[Lldb-commits] [PATCH] D26883: Demonstrate proposed new Args API

2016-11-19 Thread Pavel Labath via lldb-commits
labath added a comment.

I don't know how deep do you want this refactor to be, but there is one issue I 
would like us to consider, if only to decide it is out of scope of this change. 
I am talking about the `quote_char` thingy. The main problem for me is that I 
don't think it's possible to sanely define the meaning of that field. According 
to POSIX quoting rules (which our command line more-or-less follows) a single 
argument can be quoted in a great many ways, using various combinations of 
quote characters. For example, these are all valid ways to represent the 
argument `asdf` in a POSIX shell:

  asdf
  "asdf"
  'asdf'
  a"sd"f
  "as"df
  "as""df"
  "as"'df'
  "a"s'd'"f"
  ... (you get my point)

I don't think there is a self-consistent way to define what the `quote_char` 
field will be for each of these options. Moreover, I don't see why one would 
ever need to use that field. It can only encourage someone to try to "quote" 
the argument by doing `quote_char+value+quote_char`, which is absolutely wrong 
if you ever want that result to be machine parsable.(*) For proper quoting I 
think we should just have a free-standing `std::string 
quote_for_posix_shell(llvm::StringRef)` function (and maybe 
`quote_for_windows_cmd`, and whatever else quoting scheme we need), and then 
the user can decide which one to use based on who is going to be consuming it. 
Then we can just kill the `quote` field. The only thing is... I have no idea 
how much work that will be (but I am ready to chip in to make it happen).

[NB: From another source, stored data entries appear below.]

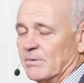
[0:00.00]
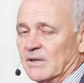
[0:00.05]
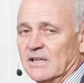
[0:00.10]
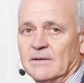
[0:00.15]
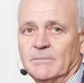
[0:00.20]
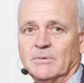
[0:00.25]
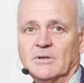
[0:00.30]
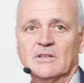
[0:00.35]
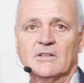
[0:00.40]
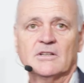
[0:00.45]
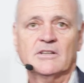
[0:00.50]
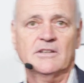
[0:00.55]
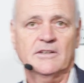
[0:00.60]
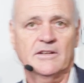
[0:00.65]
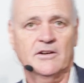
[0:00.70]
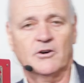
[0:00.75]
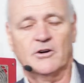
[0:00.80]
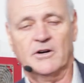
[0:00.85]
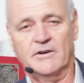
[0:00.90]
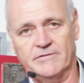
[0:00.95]
label
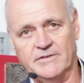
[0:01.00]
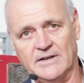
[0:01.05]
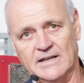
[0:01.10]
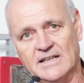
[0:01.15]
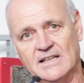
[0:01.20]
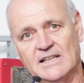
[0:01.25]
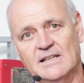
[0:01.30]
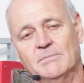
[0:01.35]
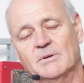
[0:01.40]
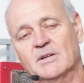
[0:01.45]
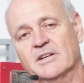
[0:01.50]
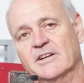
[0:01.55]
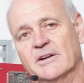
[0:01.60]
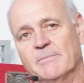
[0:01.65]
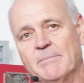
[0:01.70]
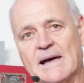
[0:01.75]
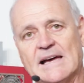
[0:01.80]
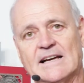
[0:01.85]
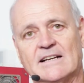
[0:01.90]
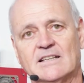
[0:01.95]
or a front label and a
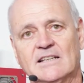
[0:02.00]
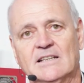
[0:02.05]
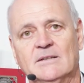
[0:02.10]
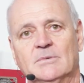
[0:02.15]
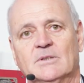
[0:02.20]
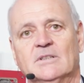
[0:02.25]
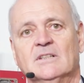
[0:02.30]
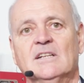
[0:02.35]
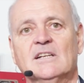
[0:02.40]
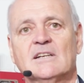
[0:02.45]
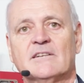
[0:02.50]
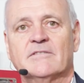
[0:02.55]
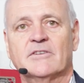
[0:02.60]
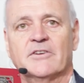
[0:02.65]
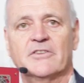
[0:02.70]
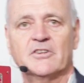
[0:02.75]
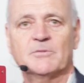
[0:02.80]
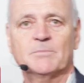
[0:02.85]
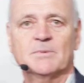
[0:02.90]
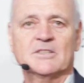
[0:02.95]
back label for
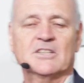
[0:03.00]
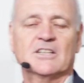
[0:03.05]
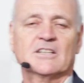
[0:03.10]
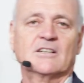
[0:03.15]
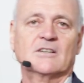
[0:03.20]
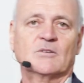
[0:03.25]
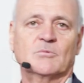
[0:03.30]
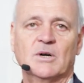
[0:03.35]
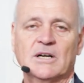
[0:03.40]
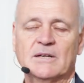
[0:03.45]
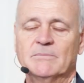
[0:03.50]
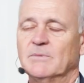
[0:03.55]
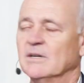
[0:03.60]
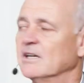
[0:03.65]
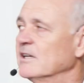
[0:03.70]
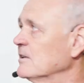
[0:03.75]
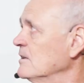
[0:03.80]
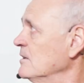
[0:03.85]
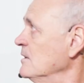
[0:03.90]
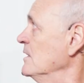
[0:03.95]
this particular wine
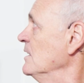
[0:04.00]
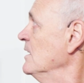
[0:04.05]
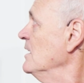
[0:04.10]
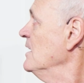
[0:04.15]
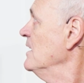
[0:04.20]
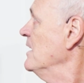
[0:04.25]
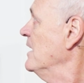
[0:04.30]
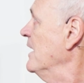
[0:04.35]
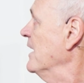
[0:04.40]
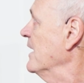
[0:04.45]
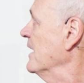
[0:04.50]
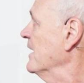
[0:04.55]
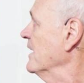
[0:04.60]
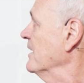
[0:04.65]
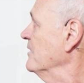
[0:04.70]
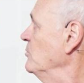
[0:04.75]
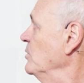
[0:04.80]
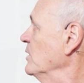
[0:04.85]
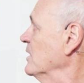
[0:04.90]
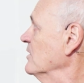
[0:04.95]
bottle.
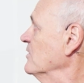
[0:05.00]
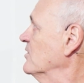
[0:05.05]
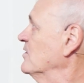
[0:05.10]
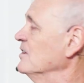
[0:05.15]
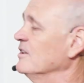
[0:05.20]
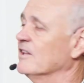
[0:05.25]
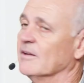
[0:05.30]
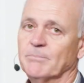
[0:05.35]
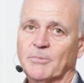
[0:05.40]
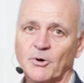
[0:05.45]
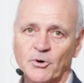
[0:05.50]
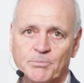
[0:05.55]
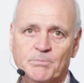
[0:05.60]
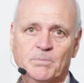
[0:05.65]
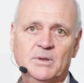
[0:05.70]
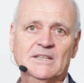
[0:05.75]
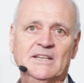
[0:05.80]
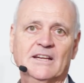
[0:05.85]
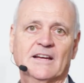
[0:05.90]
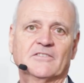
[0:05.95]
And we can see that both
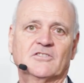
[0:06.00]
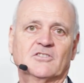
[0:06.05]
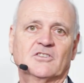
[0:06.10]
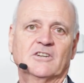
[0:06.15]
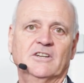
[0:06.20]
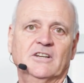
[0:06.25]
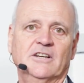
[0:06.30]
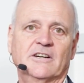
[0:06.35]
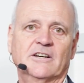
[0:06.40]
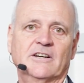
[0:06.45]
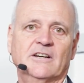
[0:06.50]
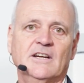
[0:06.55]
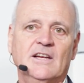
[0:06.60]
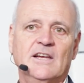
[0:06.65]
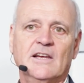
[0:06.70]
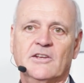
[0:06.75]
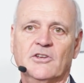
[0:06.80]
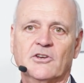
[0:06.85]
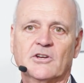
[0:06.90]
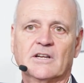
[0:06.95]
PDFs are here.
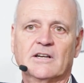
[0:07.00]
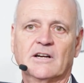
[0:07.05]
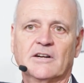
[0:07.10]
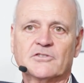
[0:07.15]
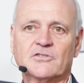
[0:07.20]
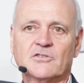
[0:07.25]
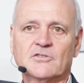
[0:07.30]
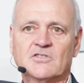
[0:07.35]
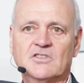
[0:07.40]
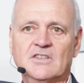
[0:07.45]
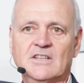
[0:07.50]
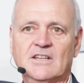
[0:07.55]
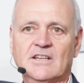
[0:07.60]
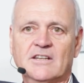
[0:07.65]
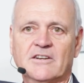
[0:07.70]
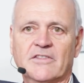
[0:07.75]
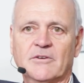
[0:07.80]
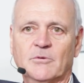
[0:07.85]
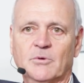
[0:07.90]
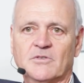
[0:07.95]
You can also see
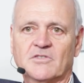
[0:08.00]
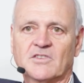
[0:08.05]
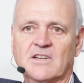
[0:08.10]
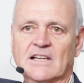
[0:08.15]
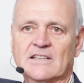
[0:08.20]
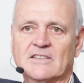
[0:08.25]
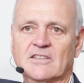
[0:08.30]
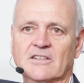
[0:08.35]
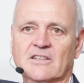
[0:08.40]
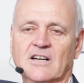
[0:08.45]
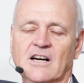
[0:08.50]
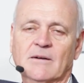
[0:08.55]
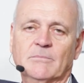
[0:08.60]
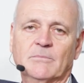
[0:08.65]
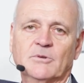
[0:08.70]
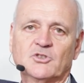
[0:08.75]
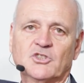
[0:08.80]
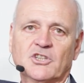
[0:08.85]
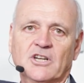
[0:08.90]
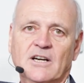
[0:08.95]
here that we've selected
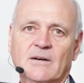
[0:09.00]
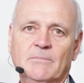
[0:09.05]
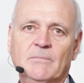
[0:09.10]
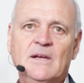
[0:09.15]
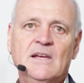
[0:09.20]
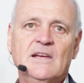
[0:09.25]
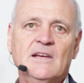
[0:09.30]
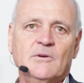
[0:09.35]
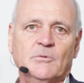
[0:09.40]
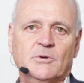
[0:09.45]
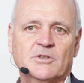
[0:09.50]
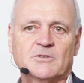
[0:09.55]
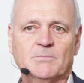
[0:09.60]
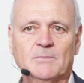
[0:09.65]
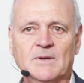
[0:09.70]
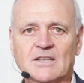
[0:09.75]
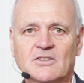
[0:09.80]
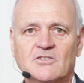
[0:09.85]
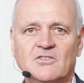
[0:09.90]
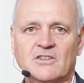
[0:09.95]
combo job, which
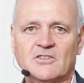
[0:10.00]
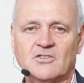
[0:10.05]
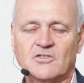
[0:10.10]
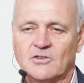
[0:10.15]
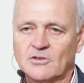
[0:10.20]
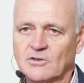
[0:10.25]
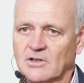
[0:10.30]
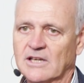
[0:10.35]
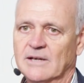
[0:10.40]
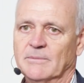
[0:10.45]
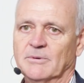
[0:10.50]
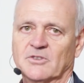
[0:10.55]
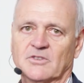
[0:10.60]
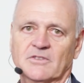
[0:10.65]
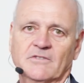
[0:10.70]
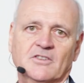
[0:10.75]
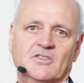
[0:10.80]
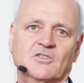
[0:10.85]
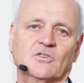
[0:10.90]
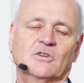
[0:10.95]
means there's two labels.
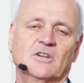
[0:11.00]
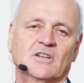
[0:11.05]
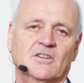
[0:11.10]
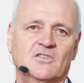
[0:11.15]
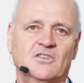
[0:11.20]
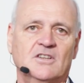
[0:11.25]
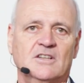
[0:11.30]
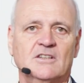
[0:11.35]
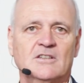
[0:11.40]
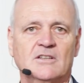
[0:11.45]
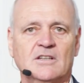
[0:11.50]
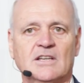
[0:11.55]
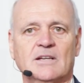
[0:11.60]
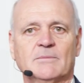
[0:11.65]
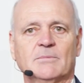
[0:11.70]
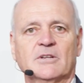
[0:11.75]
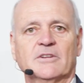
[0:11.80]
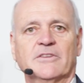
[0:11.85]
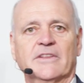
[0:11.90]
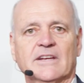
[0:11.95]
If it's only a single
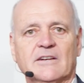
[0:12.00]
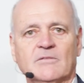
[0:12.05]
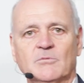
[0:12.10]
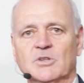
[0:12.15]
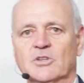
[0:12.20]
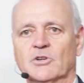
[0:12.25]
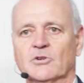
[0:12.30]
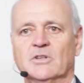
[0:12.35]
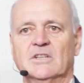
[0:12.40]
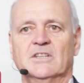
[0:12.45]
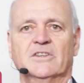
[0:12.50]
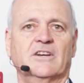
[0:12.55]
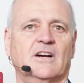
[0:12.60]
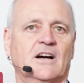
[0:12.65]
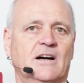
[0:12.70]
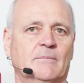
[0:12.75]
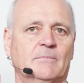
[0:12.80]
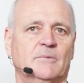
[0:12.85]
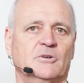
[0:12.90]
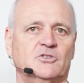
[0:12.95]
label, then we don't need the
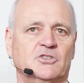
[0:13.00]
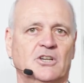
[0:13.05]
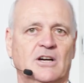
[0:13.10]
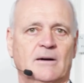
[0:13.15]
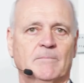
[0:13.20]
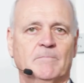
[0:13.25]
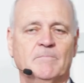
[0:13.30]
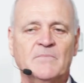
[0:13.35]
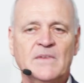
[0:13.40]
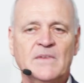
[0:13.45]
combo job.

So, yea, if we decide not to do that, then I think the interface looks great. 
Otherwise, I think we can design a slightly simpler (and more consistent) one.

(*) Bonus question: Try to start an executable under lldb, so that in enters 
`main()` with `argc=2` and `argv[1]="'"` I.e.,  as if it had been started this 
way via bash:

  $ /bin/cat \'


https://reviews.llvm.org/D26883



___
lldb-commits mailing list
lldb-commits@lists.llvm.org
http://lists.llvm.org/cgi-bin/mailman/listinfo/lldb-commits


Re: [Lldb-commits] [PATCH] D26883: Demonstrate proposed new Args API

2016-11-19 Thread Zachary Turner via lldb-commits
The quote char is only exposed as a means to not break existing code which
depends on it (most of which, not surprisingly, is in the Args class itself.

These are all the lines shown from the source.